Uitspraak
1.Procesverloop in cassatie
2.Beoordeling van het cassatiemiddel
3.Ambtshalve beoordeling van de uitspraak van het hof
4.Beslissing
8 oktober 2024.
Hoge Raad
In deze zaak heeft de Hoge Raad op 8 oktober 2024 uitspraak gedaan in een cassatieprocedure tegen een beslissing van het gerechtshof Arnhem-Leeuwarden van 10 mei 2022. Het beroep in cassatie is ingesteld door de betrokkene, die werd bijgestaan door advocaat Y. Moszkowicz. De advocaat-generaal B.F. Keulen heeft geconcludeerd tot vernietiging van de bestreden uitspraak, maar enkel wat betreft de hoogte van de opgelegde betalingsverplichting. De Hoge Raad heeft de klachten over de uitspraak van het hof beoordeeld en geconcludeerd dat deze niet kunnen leiden tot vernietiging van de uitspraak. Dit oordeel is gegeven zonder verdere motivering, aangezien de vragen die aan de orde zijn niet van belang zijn voor de eenheid of ontwikkeling van het recht, zoals bedoeld in artikel 81 lid 1 van de Wet op de rechterlijke organisatie.

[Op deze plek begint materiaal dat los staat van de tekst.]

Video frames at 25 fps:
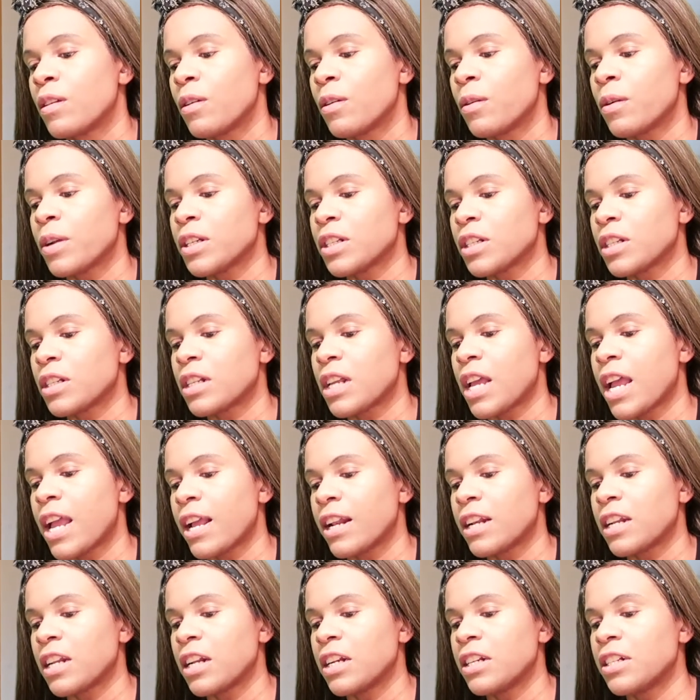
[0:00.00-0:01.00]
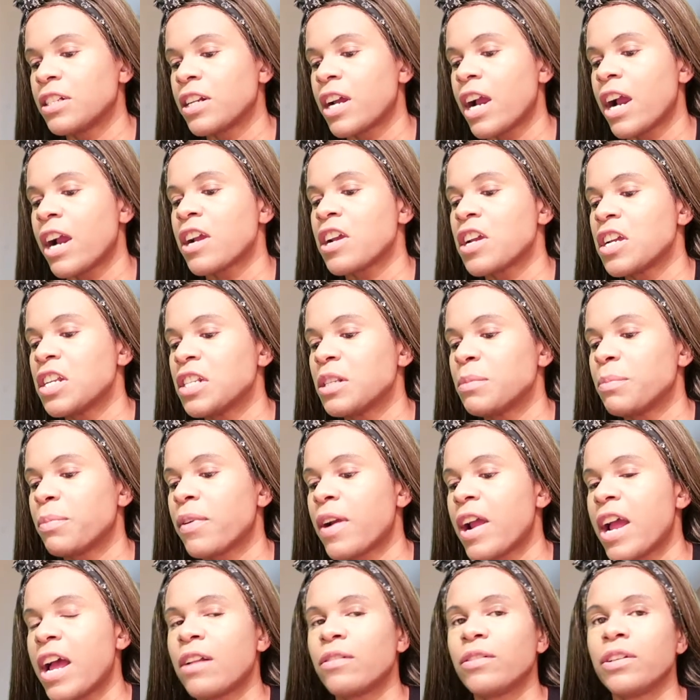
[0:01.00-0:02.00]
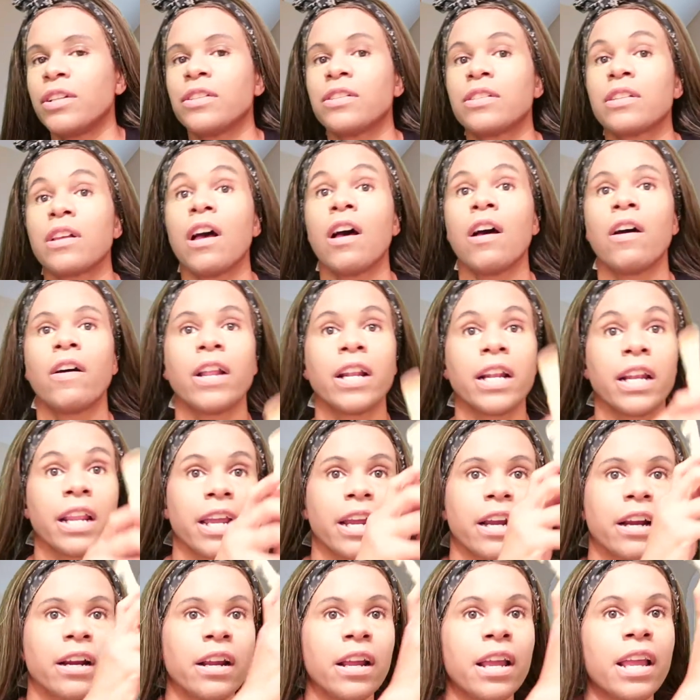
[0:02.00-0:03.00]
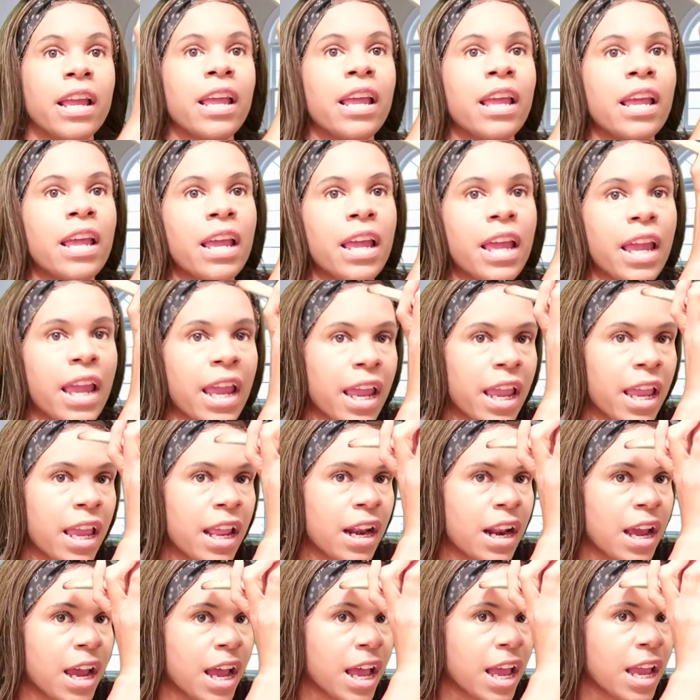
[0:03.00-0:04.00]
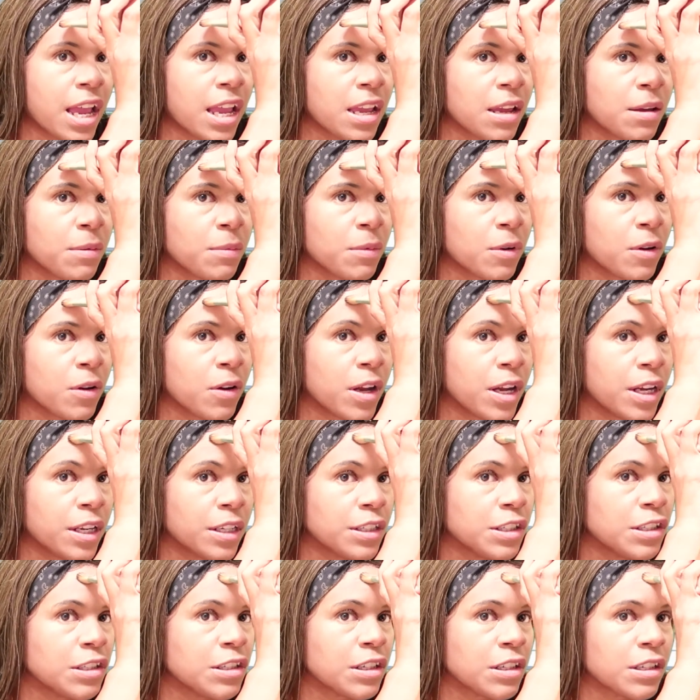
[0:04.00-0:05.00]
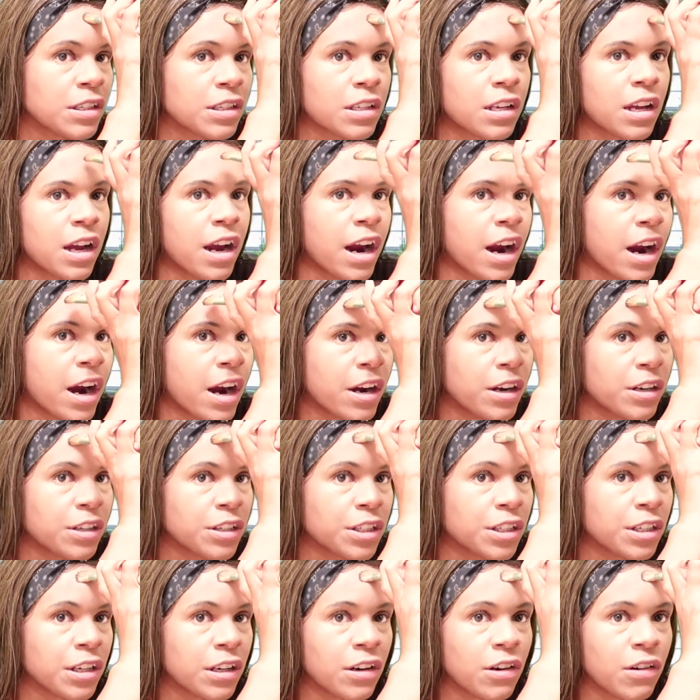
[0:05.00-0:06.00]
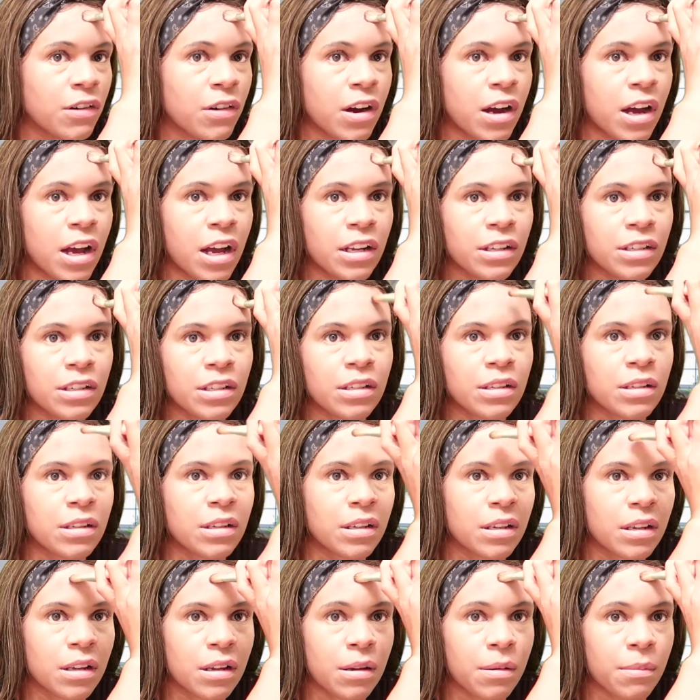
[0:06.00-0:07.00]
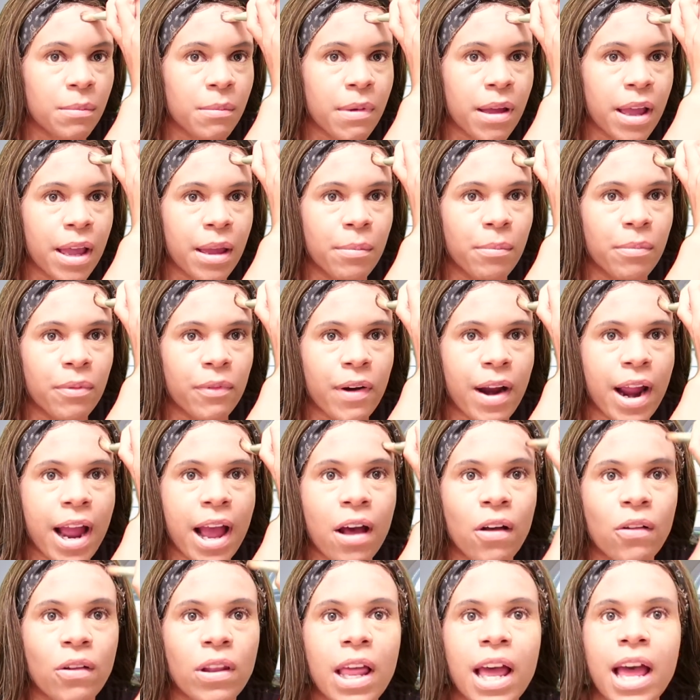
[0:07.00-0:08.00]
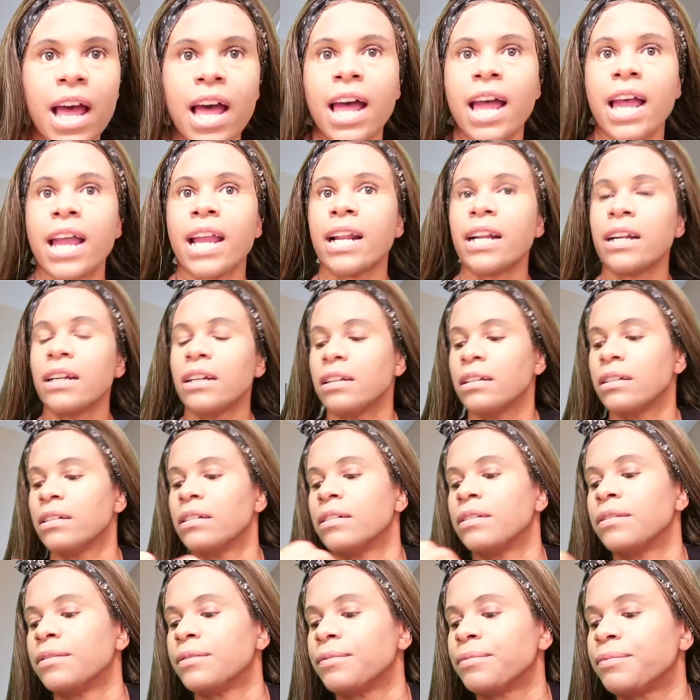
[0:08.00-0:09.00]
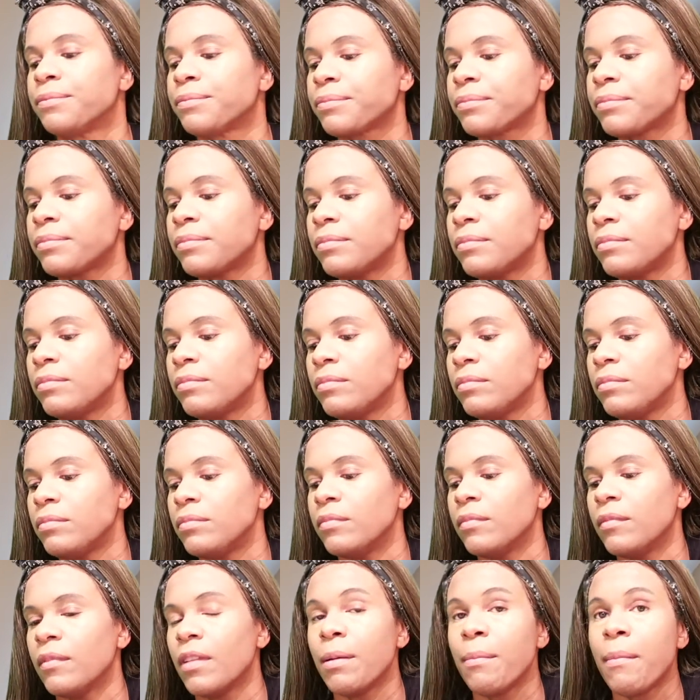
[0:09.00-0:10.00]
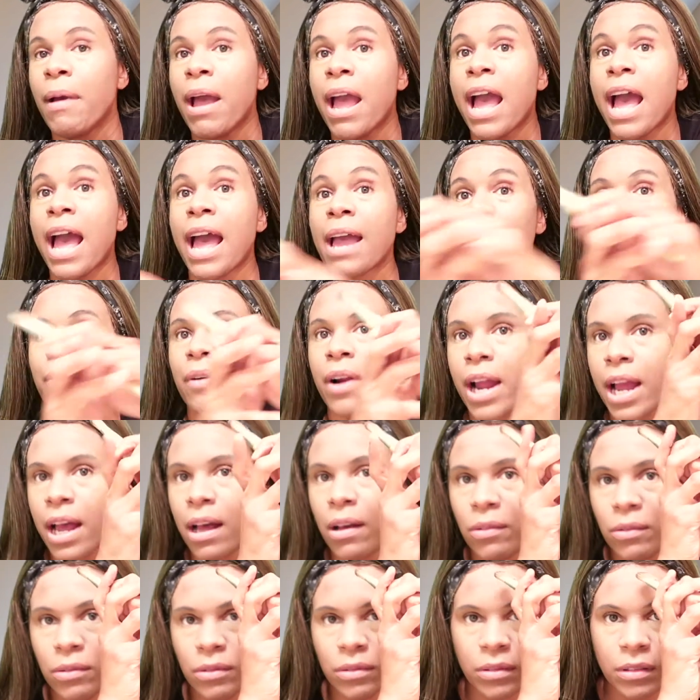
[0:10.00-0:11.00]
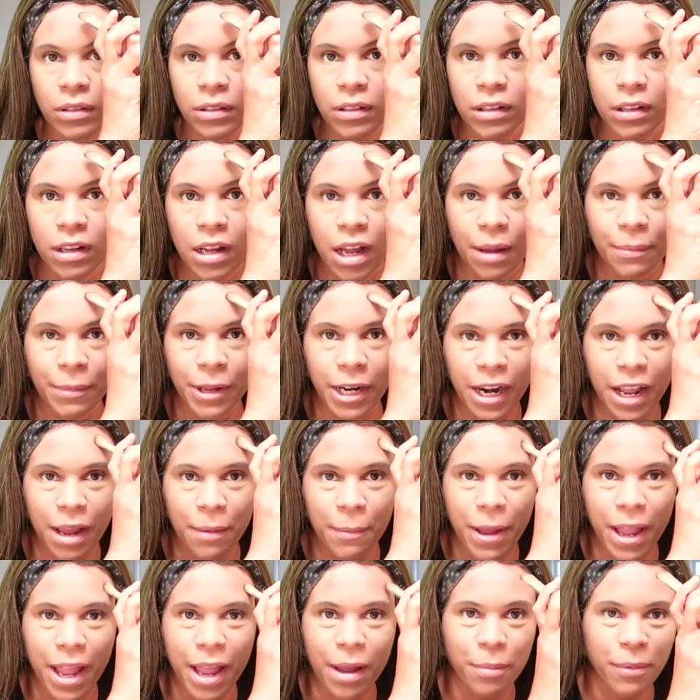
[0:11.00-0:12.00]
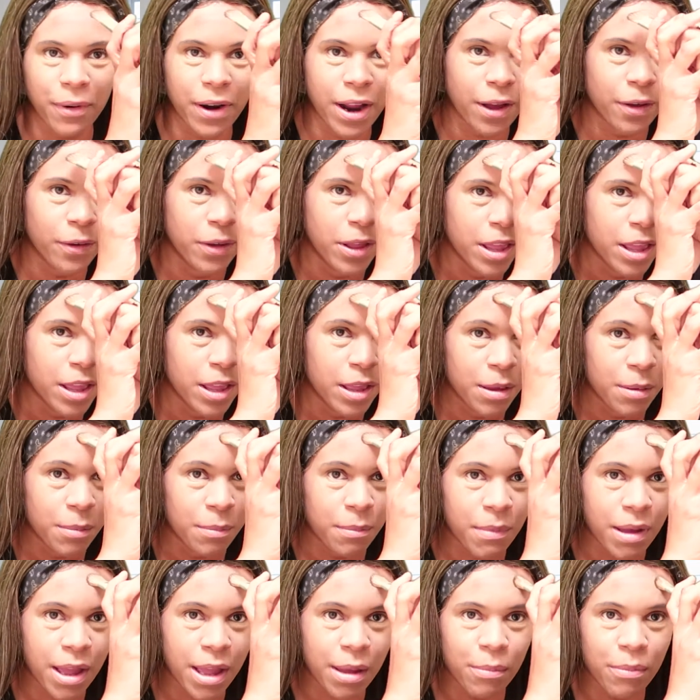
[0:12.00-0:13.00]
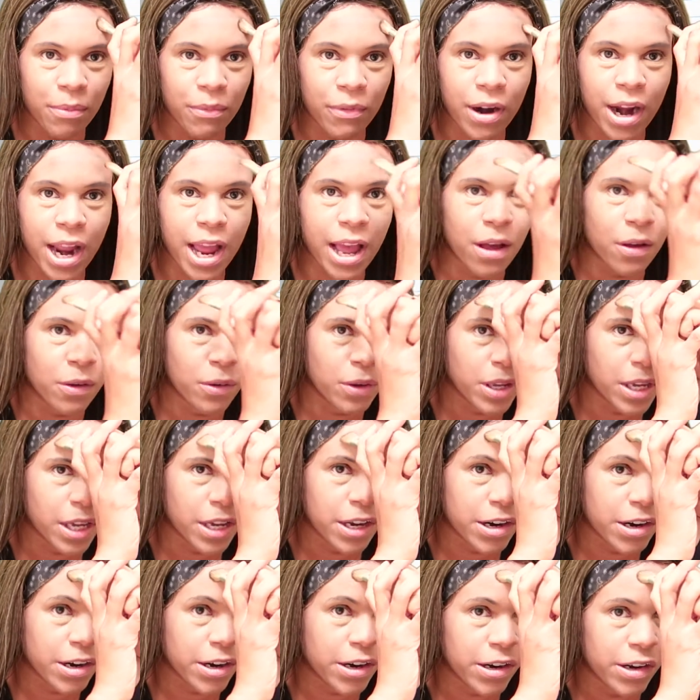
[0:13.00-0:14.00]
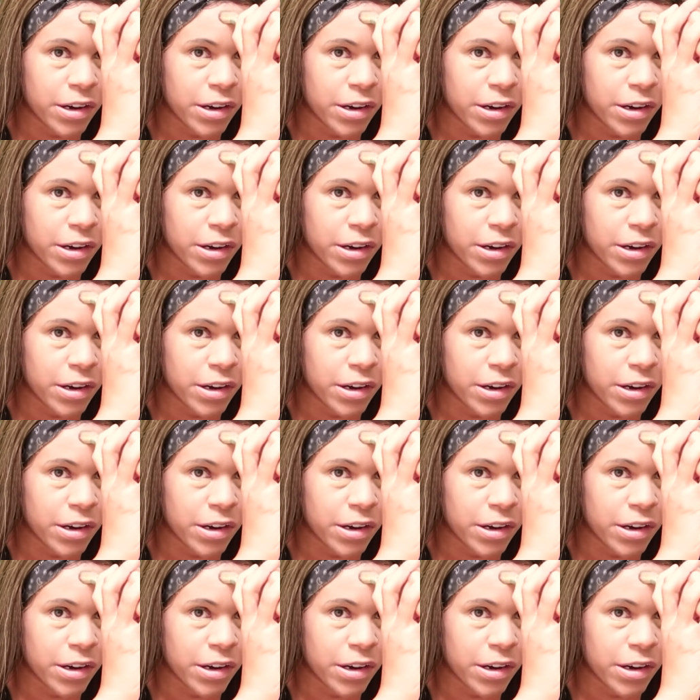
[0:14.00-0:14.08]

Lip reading: which is like the darkest brown you saw on there, and I am going to just arch across my brow line, my eyebrow, not my eyebrow, my brow here.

De Hoge Raad heeft ambtshalve de uitspraak van het hof beoordeeld en vastgesteld dat er meer dan twee jaar zijn verstreken sinds het instellen van het cassatieberoep. Dit leidt tot de conclusie dat de redelijke termijn, zoals bedoeld in artikel 6 lid 1 van het Europees Verdrag tot bescherming van de rechten van de mens, is overschreden. Dit heeft gevolgen voor de hoogte van de opgelegde betalingsverplichting, die oorspronkelijk € 117.025,27 bedroeg. De Hoge Raad heeft deze verplichting verminderd tot € 112.025.
In de beslissing heeft de Hoge Raad de uitspraak van het hof vernietigd, maar enkel wat betreft de hoogte van de betalingsverplichting ter ontneming van het wederrechtelijk verkregen voordeel. Het beroep is voor het overige verworpen. Deze uitspraak benadrukt de noodzaak van een zorgvuldige behandeling van cassatiezaken en de waarborging van de redelijke termijn in rechtsprocedures.